To summarize: "more efficient than all but the best" comes with too many qualifiers, but "are LLMs meaningfully useful in exercising vulnerabilities in OS kernel code," or "is it possible to accelerate vulnerability research and development with LLMs" - 100% absolutely.
And you don't have to believe one random professional (me); this opinion is fairly widespread across the community:
https://sockpuppet.org/blog/2026/03/30/vulnerability-researc...
https://lwn.net/Articles/1065620/
etc.
Yes, I don't see the point of maintaining technical debt just for the sake of it.
The security environment in 2026 is such that legacy unmaintained code is a very real security risk for obscure zero-days to exploit to gain a foot in the door.
Reading through the list I don't see it being an issue for the overwhelming majority of Linux users.
Who, for example, still uses ISDN in 2026 ? Most telcos have stopped all new sales and existing ISDN circuits will be forcefully disconnected within 3–5 years as the telcos complete their FTTP build-outs and the copper network is subsequently decomissioned.
Most TV and radio stations.
I doubt it. And as I said, telcos have ceased new sales of ISDN and will be shutting down copper networks within 3–5 years.
Therefore if there are still TV and radio stations still using it, they will be forced to stop using it by circumstance, i.e. they will find their ISDN will cease working after the telco shuts down the kit in the exchange.
- Nobody is familiar with the code
- Almost all of the recent fixes are from static analysis
- Nobody is even sure if anyone uses the code
This feels a lot like CPython culling stdlib modules and making them pypi packages.
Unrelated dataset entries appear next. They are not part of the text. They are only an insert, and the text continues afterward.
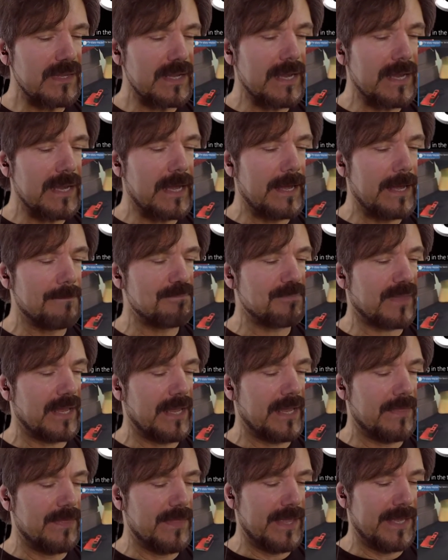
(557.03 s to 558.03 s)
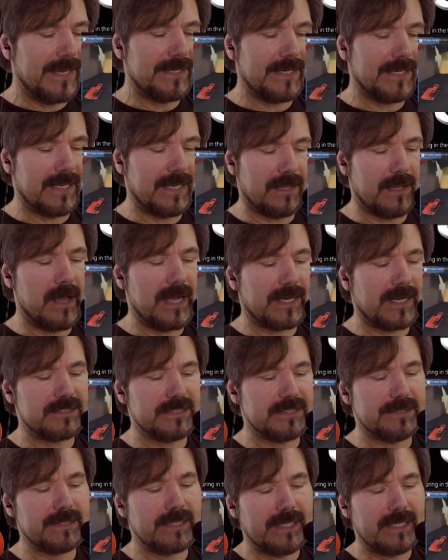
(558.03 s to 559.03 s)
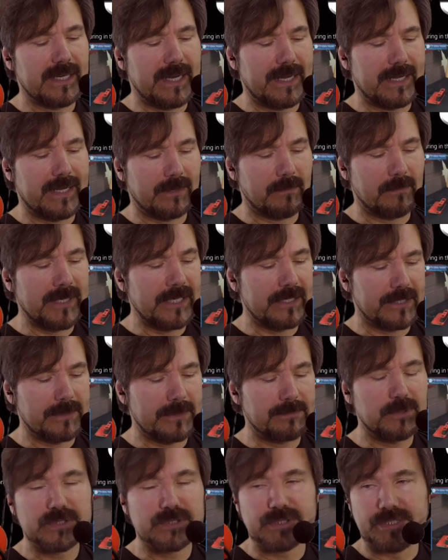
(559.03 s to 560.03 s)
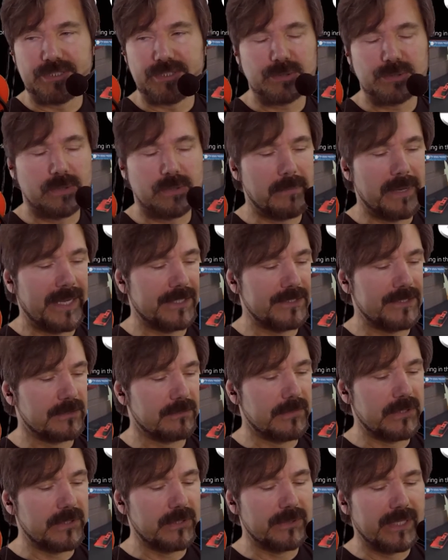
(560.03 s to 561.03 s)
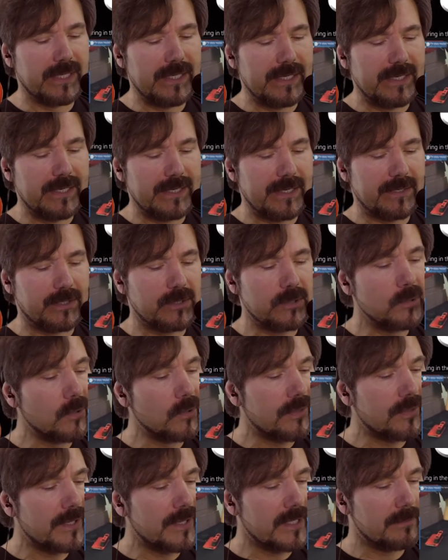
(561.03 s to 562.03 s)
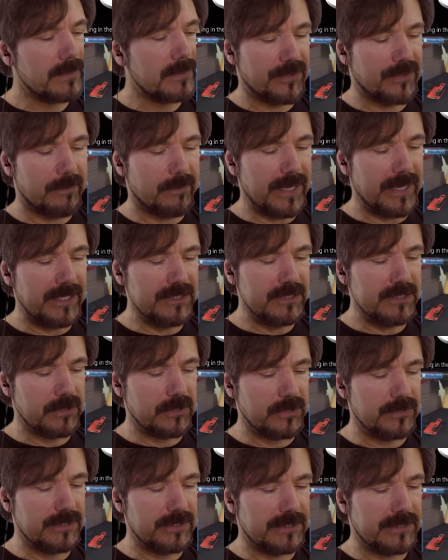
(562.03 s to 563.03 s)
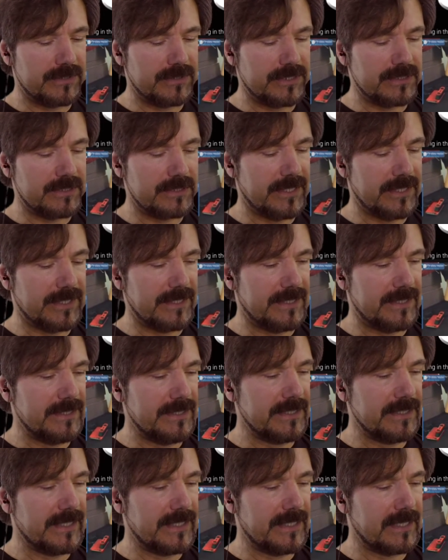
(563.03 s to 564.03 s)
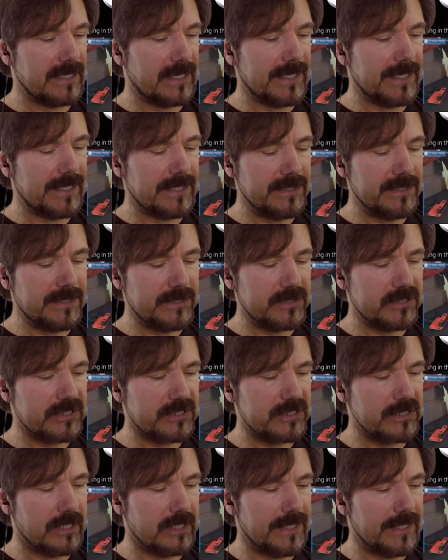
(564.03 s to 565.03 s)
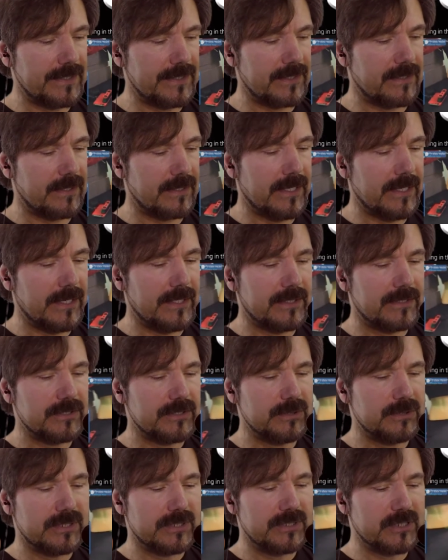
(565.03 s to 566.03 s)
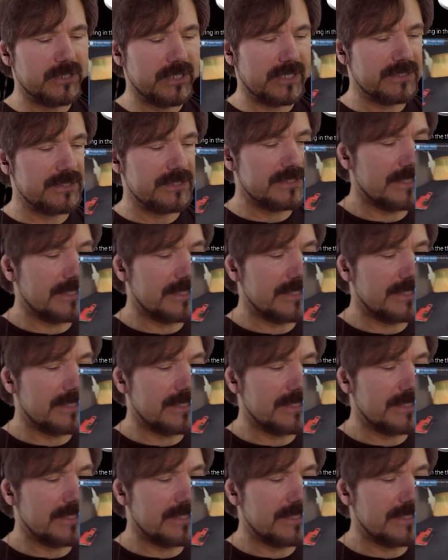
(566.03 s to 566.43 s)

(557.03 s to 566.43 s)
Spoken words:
And then it locks it and immediately puts it into a manual mode. Now, the cool thing about the manual mode, just like it indicates, I can use a slider to adjust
The people who rely on those things have a little bit of extra work if they want a recent kernel version, and everyone else benefits (directly or indirectly) by way of there being less stuff that needs attention.
The overlap of bugs being found, nobody caring enough to bother read the reports or fix the code, and nobody caring that the modules are pushed out of main seems good.
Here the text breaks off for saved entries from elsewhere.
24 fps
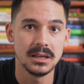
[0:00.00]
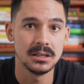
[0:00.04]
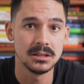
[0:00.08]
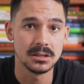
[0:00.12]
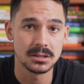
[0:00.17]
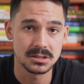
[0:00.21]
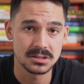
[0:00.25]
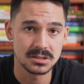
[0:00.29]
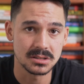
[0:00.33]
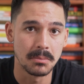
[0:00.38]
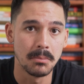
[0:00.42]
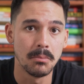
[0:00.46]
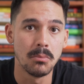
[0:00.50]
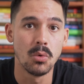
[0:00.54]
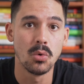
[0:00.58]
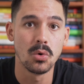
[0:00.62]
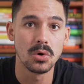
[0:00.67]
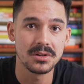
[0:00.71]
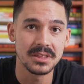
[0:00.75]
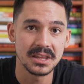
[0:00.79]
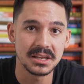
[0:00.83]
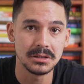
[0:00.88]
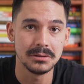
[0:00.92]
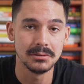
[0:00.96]
And it's the
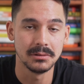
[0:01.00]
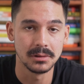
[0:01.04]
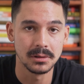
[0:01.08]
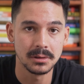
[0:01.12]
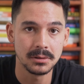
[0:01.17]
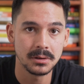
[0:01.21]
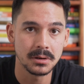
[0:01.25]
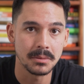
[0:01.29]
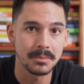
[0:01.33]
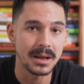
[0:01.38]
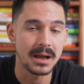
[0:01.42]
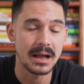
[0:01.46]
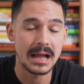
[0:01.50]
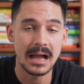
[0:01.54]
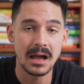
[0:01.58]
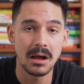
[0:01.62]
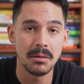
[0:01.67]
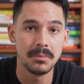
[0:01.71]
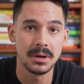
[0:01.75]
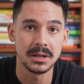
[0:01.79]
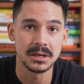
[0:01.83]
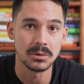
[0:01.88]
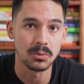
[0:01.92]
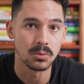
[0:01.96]
more that you learn about
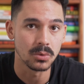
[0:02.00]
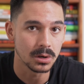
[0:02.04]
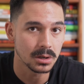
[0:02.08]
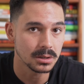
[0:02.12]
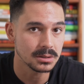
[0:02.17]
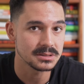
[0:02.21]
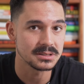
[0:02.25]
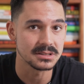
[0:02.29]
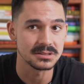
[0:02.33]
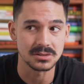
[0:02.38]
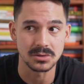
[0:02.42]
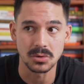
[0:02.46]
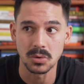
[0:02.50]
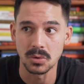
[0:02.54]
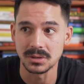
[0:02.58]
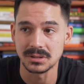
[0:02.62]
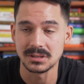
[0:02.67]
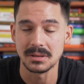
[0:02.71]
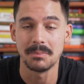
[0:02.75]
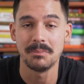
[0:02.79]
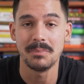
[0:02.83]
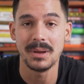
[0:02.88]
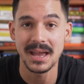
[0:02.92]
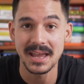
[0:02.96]
how money works is
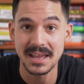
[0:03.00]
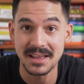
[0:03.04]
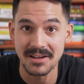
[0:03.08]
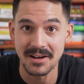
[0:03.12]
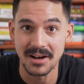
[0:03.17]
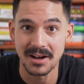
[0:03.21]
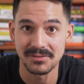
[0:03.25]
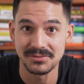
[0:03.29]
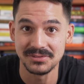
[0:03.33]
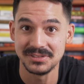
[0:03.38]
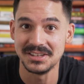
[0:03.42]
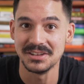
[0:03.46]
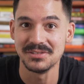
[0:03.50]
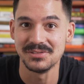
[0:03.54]
going to pay off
In general, drivers make up the largest attack surface in the kernel and many of them are just along for the ride rather than being actively maintained and reviewed by researchers.
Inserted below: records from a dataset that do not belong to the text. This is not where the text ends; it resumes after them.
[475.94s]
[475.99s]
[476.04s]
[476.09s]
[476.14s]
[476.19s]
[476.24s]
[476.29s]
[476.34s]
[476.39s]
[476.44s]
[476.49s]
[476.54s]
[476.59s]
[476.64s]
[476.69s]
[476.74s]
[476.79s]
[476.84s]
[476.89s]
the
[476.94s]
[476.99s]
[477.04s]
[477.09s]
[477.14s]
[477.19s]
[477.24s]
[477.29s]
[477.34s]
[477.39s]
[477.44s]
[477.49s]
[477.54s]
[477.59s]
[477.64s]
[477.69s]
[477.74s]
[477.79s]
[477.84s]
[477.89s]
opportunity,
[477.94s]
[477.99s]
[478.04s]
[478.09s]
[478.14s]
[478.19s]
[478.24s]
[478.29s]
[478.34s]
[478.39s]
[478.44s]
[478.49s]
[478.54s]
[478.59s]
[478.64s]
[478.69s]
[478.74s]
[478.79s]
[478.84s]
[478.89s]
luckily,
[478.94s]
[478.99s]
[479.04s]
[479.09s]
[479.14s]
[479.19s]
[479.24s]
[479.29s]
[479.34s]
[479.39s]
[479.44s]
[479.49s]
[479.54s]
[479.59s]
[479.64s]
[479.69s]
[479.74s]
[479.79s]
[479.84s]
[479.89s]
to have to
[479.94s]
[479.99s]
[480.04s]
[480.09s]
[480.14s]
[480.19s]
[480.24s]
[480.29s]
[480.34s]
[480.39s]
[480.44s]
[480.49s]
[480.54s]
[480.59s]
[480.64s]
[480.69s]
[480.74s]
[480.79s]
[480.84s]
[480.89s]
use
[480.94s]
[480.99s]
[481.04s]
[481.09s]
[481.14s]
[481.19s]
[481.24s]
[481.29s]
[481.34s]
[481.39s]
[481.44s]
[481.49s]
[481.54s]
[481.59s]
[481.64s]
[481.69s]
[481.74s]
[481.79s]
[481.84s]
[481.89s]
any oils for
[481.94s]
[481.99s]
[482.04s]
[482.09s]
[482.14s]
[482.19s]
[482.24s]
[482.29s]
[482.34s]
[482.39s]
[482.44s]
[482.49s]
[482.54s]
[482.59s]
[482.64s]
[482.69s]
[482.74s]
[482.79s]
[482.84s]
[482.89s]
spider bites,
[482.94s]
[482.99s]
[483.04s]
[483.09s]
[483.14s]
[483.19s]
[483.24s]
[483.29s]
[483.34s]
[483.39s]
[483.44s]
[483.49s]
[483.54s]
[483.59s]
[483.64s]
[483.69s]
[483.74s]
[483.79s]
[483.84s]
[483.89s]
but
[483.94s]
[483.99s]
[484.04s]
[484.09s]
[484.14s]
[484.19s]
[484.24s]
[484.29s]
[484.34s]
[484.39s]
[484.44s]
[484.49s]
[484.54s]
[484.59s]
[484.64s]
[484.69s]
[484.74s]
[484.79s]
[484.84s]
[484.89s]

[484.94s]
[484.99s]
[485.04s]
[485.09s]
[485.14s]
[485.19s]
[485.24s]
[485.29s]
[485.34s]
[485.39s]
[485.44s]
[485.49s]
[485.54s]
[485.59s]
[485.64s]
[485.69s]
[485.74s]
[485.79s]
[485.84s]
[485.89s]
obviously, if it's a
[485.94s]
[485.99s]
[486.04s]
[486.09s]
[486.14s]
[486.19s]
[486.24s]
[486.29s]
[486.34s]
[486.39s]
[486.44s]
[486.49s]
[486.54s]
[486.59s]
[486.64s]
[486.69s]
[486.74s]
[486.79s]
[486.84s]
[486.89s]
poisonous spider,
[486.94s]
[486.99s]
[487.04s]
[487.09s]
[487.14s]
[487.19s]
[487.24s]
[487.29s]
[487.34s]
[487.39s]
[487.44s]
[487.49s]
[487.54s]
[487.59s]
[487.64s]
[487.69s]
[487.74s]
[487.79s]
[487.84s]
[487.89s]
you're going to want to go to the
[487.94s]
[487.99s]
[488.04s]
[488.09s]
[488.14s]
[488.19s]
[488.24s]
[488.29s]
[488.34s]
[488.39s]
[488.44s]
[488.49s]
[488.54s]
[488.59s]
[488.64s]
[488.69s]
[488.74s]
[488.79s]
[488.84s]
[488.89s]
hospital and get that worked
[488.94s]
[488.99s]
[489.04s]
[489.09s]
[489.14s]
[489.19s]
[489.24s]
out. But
[0] not trivially if you want to validate if it works
Be real with yourself, do you know anyone using ISA or PCI in 2026? Everything is built on PCI-E except in specific industrial settings or on ancient hardware that's only relevant for retrocomputing. Is anyone using the ATM network protocol anymore? MPLS and MetroE mostly replaced ATM, and now MPLS is being largely supplanted by SDWAN technologies and normal Internet connections. I have been doing networking nearly my entire career in some capacity, the last time I touched X.25 or Frame Relay was in the early 2000s, the last time I touched ATM was in the mid early 2000s... the last time I touched ISDN was in the mid 2010s, and that was an IDSL setup, which is itself a dead technology. The last laptop I owned that had a PCMCIA card slot was manufactured in 2008.
I don't want to see these capabilities completely disappear, but there's no reason they should ship in the mainline kernel in 2026. They should be separated kernel modules in their own tree.
Can't wait to AI braindead folks get collapsed down for the good.